The Fort-Worth-based airline says on 12 March that it will reduce international capacity by 34% during the peak summer travel season, including a 50% reduction in transatlantic capacity for the month of April.
The move comes just a day after US president Donald Trump announced a blanket travel ban for non-US citizens and non-permanent residents coming from Europe, which will go into effect on 13 March. The airline cites a sharp decline in demand for all of these flights.
American says it will continue to operate regular service for the next seven days between its hubs Dallas/Fort Worth International airport, New York’s John F Kennedy International airport and Miami International airport to Barcelona, Paris and Madrid in order to enable travelers and employees to return home.
All flights from Charlotte and Philadelphia to European destinations will be suspended since those two US cities are not on the list of government-approved gateways into the US. Service to London Heathrow will also be reduced or completely suspended, and the start of seasonal service to several destinations will be delayed until May, the airline says.

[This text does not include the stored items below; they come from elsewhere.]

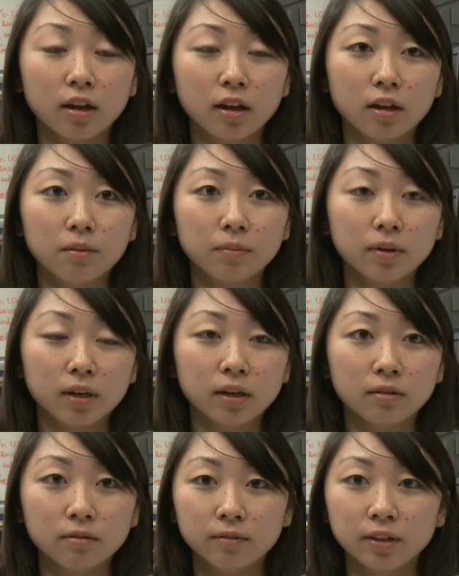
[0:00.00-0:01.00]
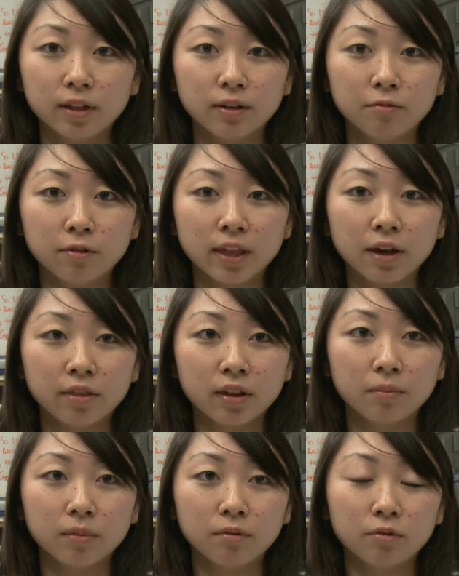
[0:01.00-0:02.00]
Um, and really, without
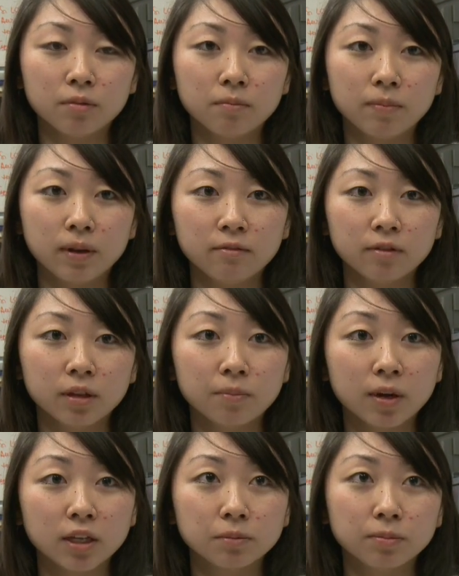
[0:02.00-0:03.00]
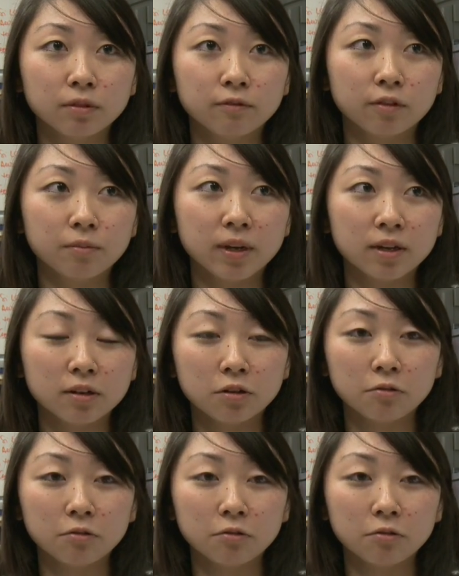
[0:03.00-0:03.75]
them, it wouldn't be really possible for me to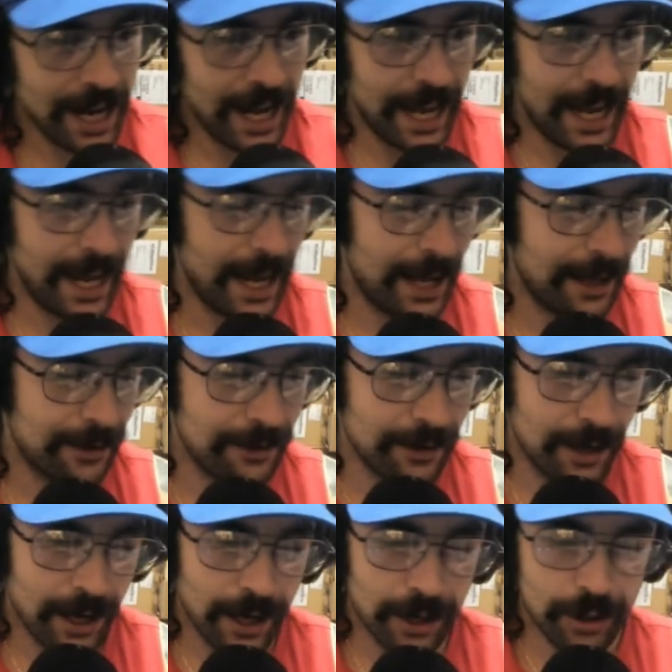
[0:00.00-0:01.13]
and
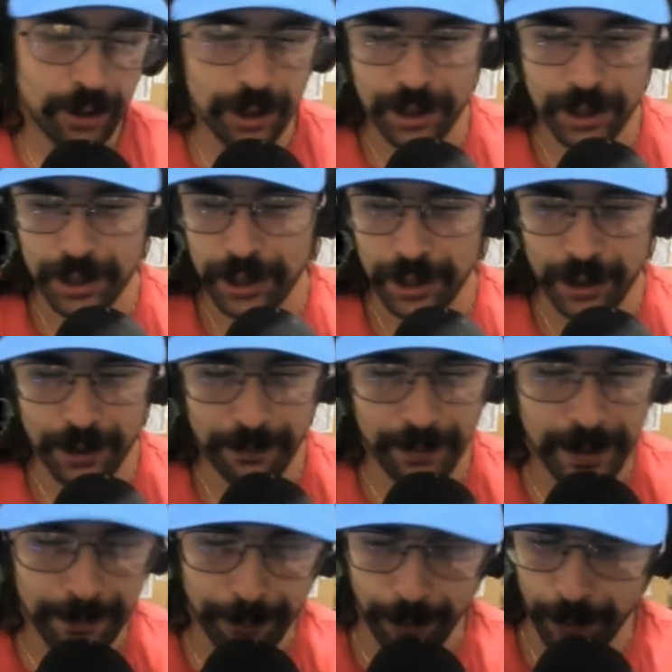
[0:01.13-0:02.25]
just
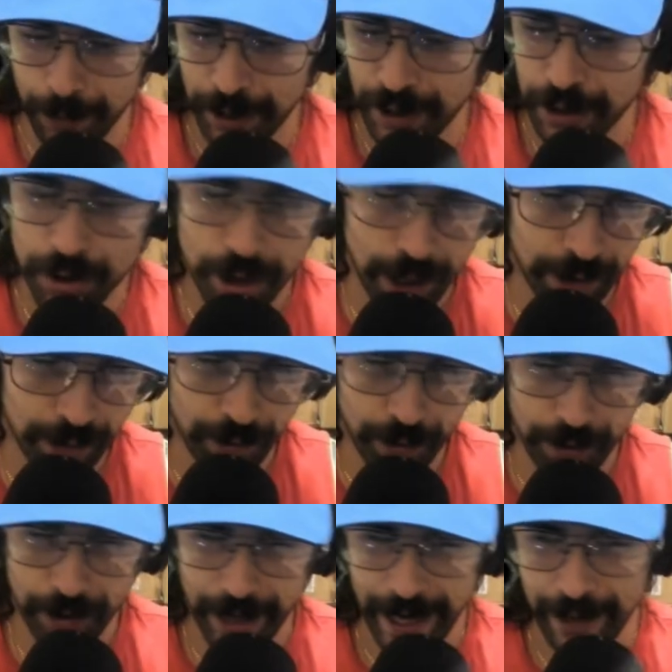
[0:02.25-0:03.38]
people in
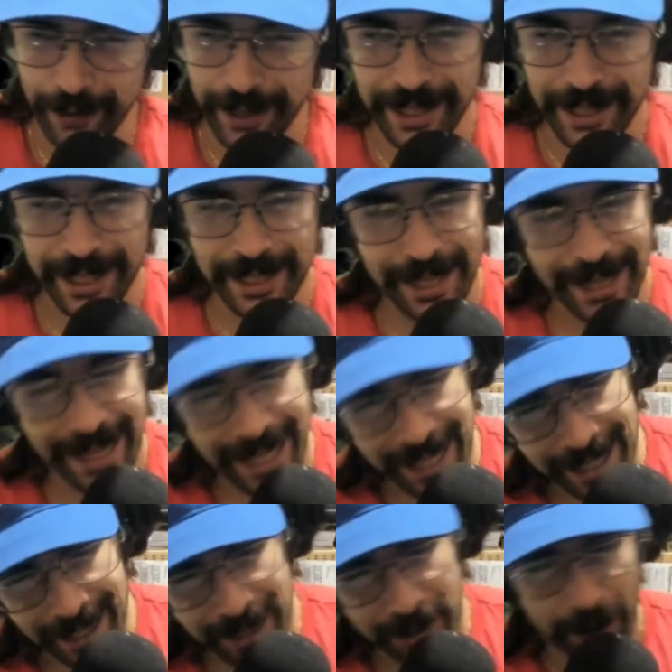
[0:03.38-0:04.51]
general, how they tend to
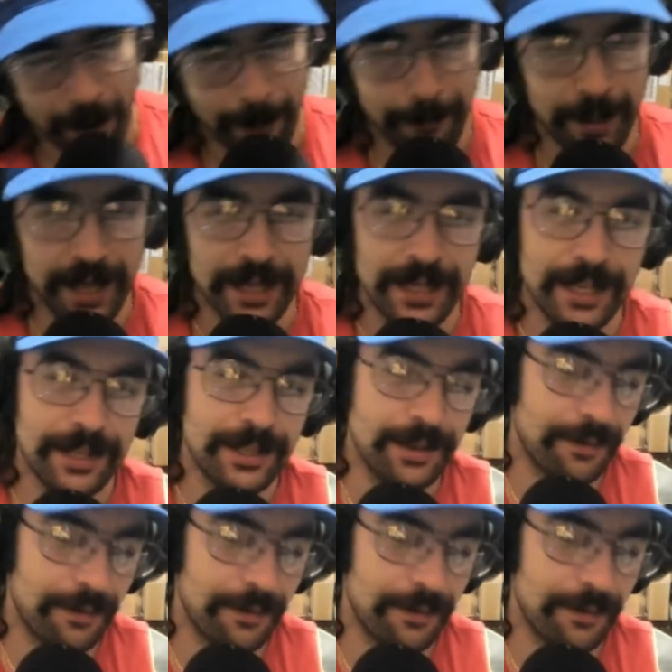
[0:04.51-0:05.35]
think, their opinions of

The airline will also stop flying to numerous destinations in South America, traditionally its strongest region. Flights to Buenos Aires and Cordoba, Argentina as well as to Sao Paolo and Santiago will be suspended.
On a bright note, the airline says that the suspended flights could resume as early as 7 May.
The travel ban, announced by Trump in a speech from the Oval Office, surprised and angered European leaders, who had received no prior warning. Airlines are now scrambling to assist passengers in changing travel plans at short notice, with call centers and online portals overwhelmed by the demand for customer sevice. Many carriers have waived change fees and are offering flexible rebooking policies.
Earlier in the day the three major US airlines, American, United and Delta, said they would be capping airfares for travelers from Europe who are looking to return quickly to the US ahead of the introduction of the restrictions. Passengers looking for westbound tickets reported massively inflated prices early on Thursday as demand for seats spiked overnight.
These three carriers alone operate more than 200 daily flights between the USA and mainland Europe.